Available data:
▼

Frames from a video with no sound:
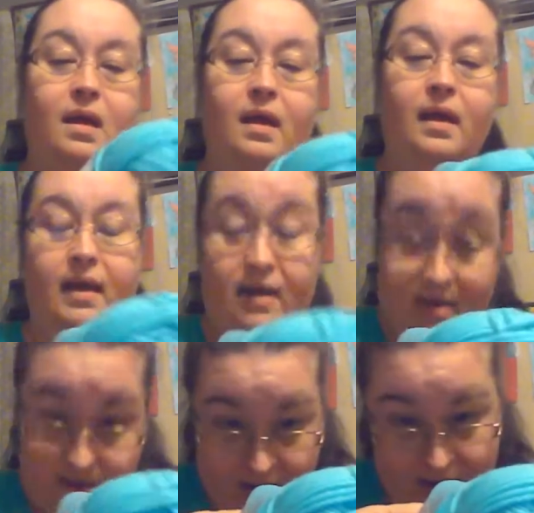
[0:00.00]

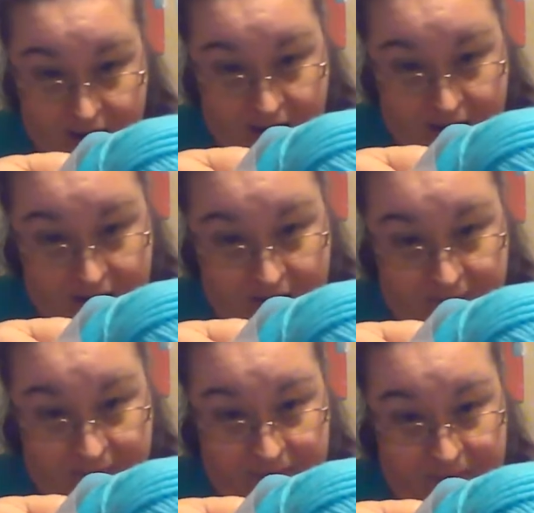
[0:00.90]
And I have
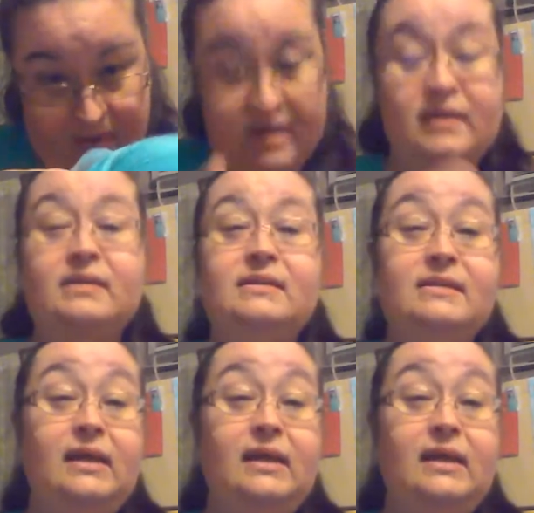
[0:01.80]
sea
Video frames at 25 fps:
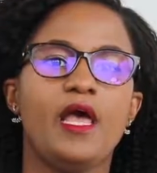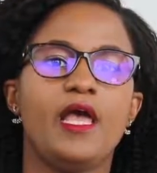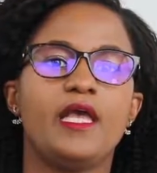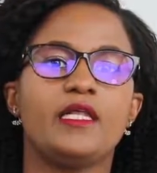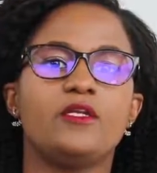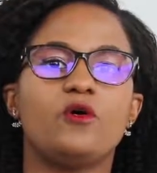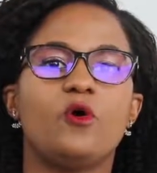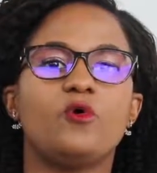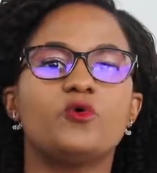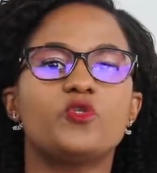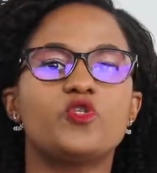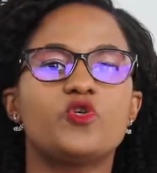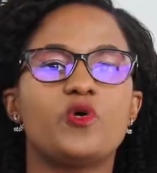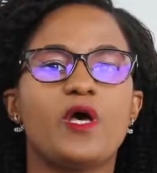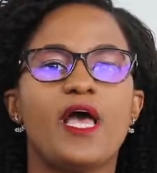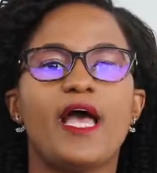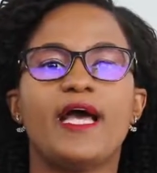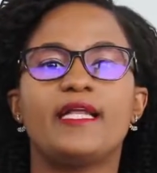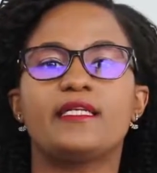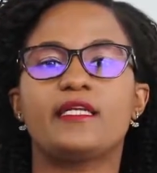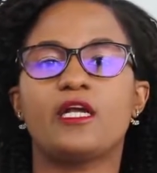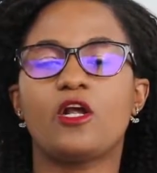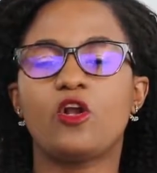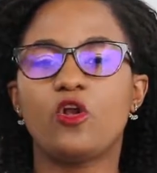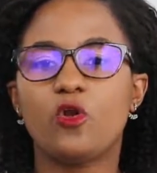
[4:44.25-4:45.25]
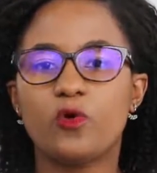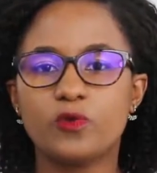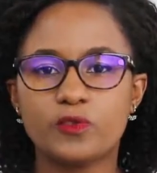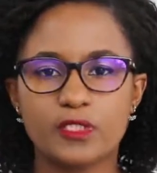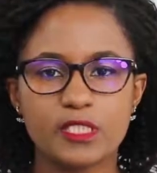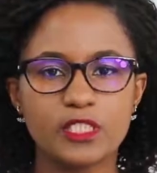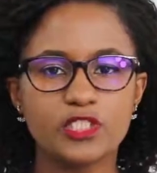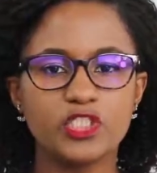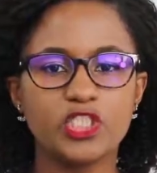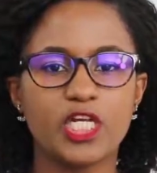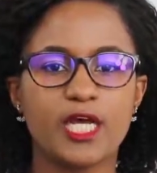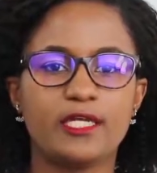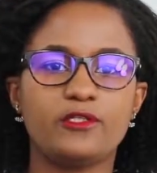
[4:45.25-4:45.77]
It also had
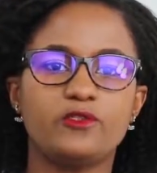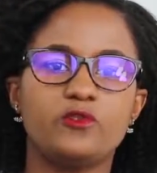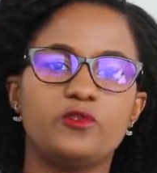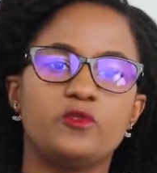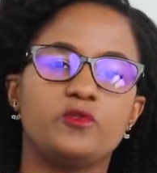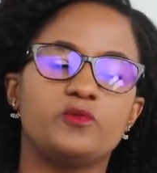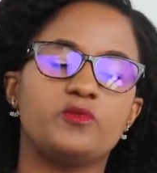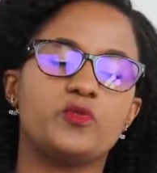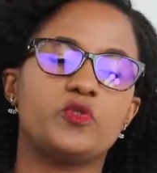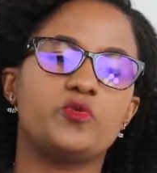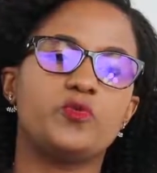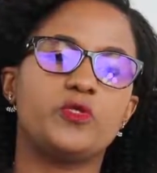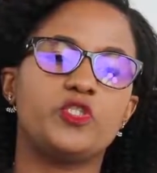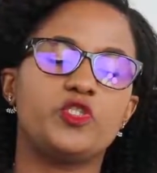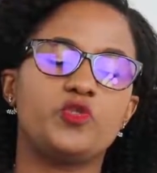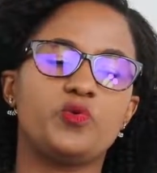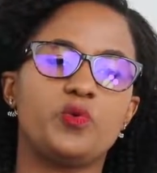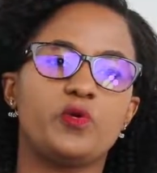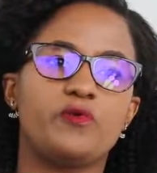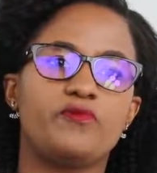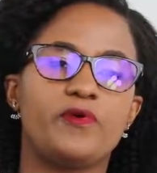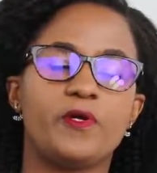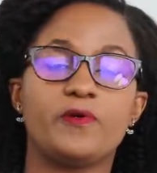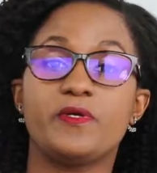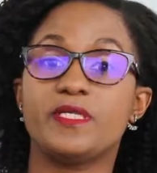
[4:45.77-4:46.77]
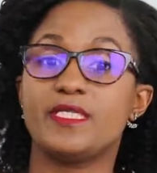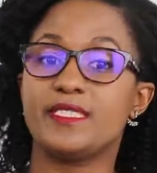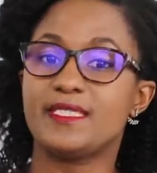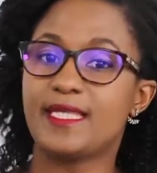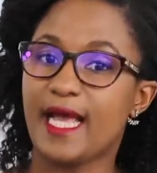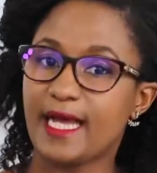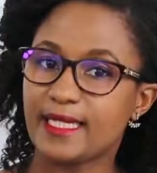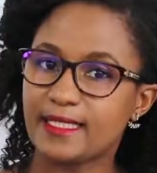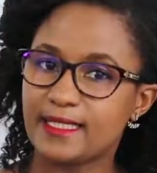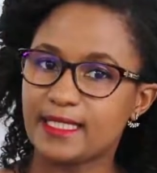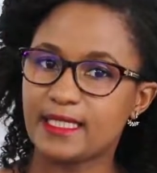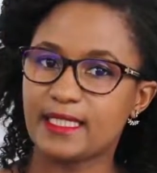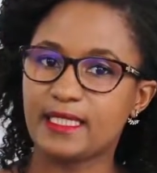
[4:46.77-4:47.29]
closed chat rooms, which were very
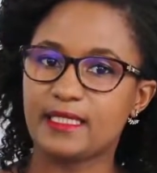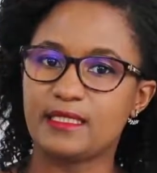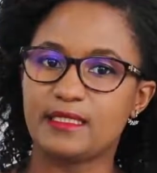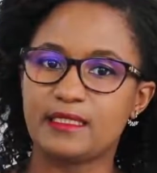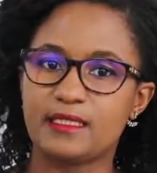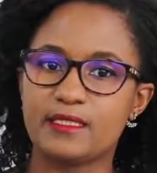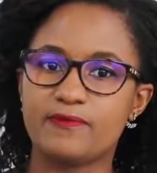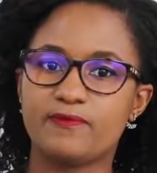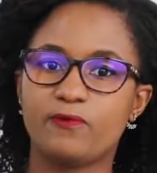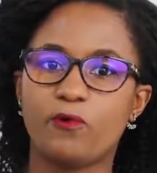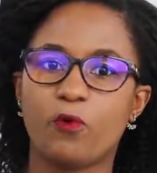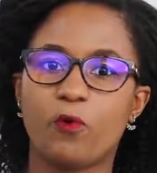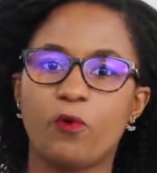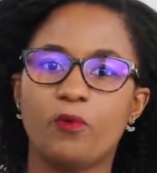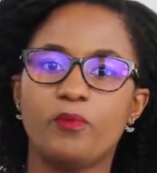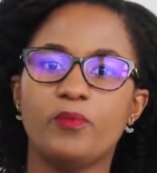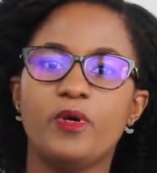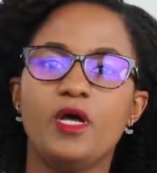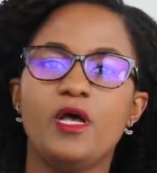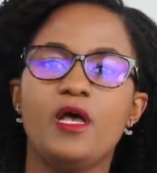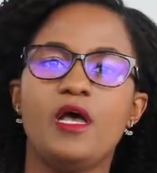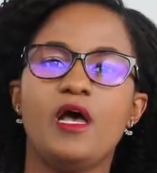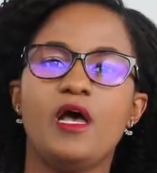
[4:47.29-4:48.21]
static in its form,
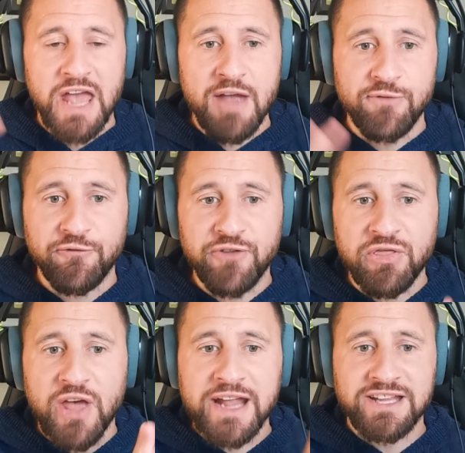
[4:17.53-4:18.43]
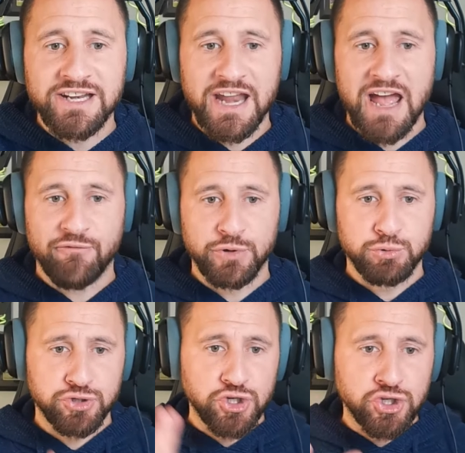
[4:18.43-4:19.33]
everything they didn't have, which
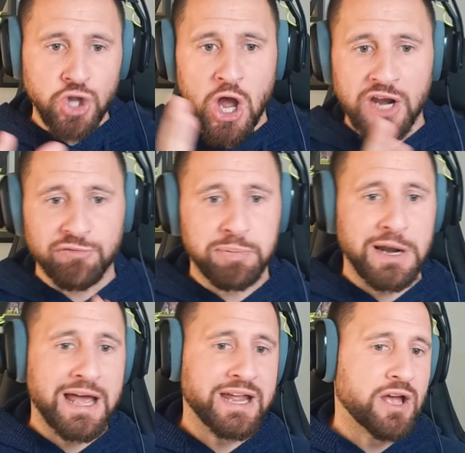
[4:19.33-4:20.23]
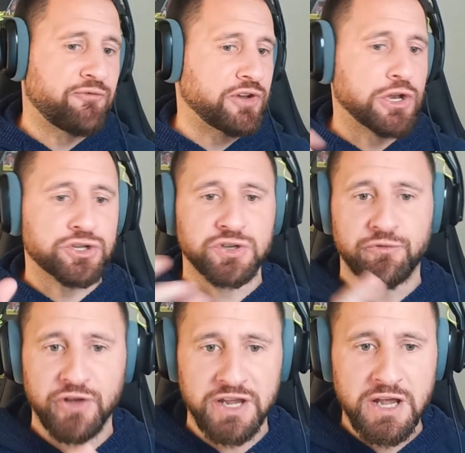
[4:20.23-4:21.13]
was a style of play, a
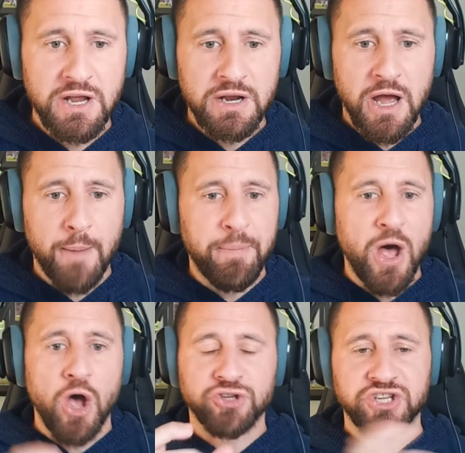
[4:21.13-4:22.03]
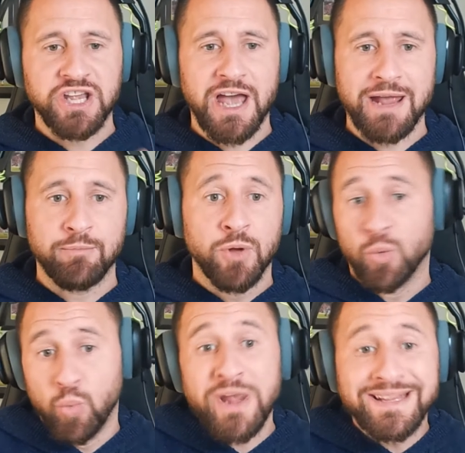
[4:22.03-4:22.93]
philosophy a passing game
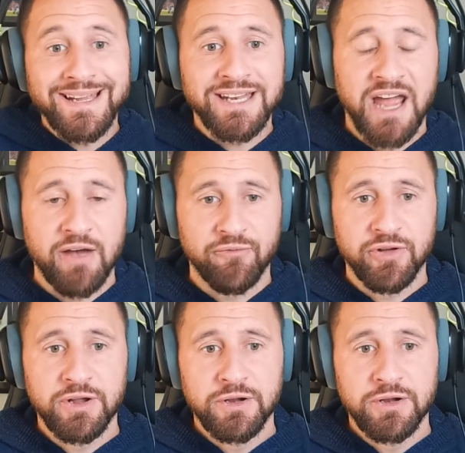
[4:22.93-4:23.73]
we did have.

▲

What is needed:
Starting at the line that contains "[4:46.77-4:47.29]", retype each line through the final one in the listing, with both ends kept and the pictures omitted.

Exercise answer:
[4:46.77-4:47.29]
closed chat rooms, which were very
[4:47.29-4:48.21]
static in its form,
[4:17.53-4:18.43]
[4:18.43-4:19.33]
everything they didn't have, which
[4:19.33-4:20.23]
[4:20.23-4:21.13]
was a style of play, a
[4:21.13-4:22.03]
[4:22.03-4:22.93]
philosophy a passing game
[4:22.93-4:23.73]
we did have.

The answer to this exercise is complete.